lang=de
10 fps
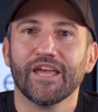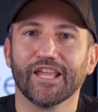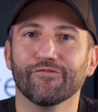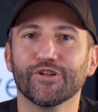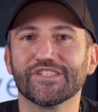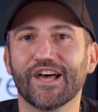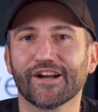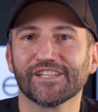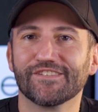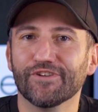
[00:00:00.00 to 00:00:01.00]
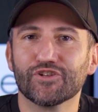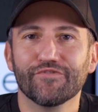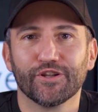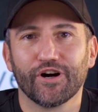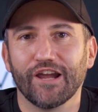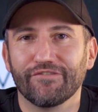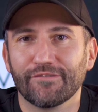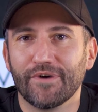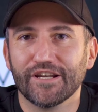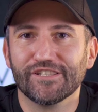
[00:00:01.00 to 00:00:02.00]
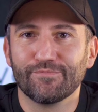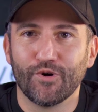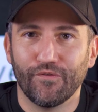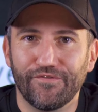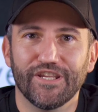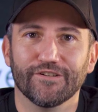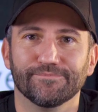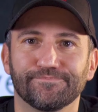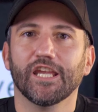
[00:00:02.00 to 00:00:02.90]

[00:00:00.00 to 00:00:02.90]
Da würde ich sagen, switchen wir doch einfach mal ins Profil.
= = = =
-- Task to carry out --
Reproduce the whole listing exactly, but not the images in it.

-- Solution to the problem --
lang=de
10 fps
[00:00:00.00 to 00:00:01.00]
[00:00:01.00 to 00:00:02.00]
[00:00:02.00 to 00:00:02.90]

[00:00:00.00 to 00:00:02.90]
Da würde ich sagen, switchen wir doch einfach mal ins Profil.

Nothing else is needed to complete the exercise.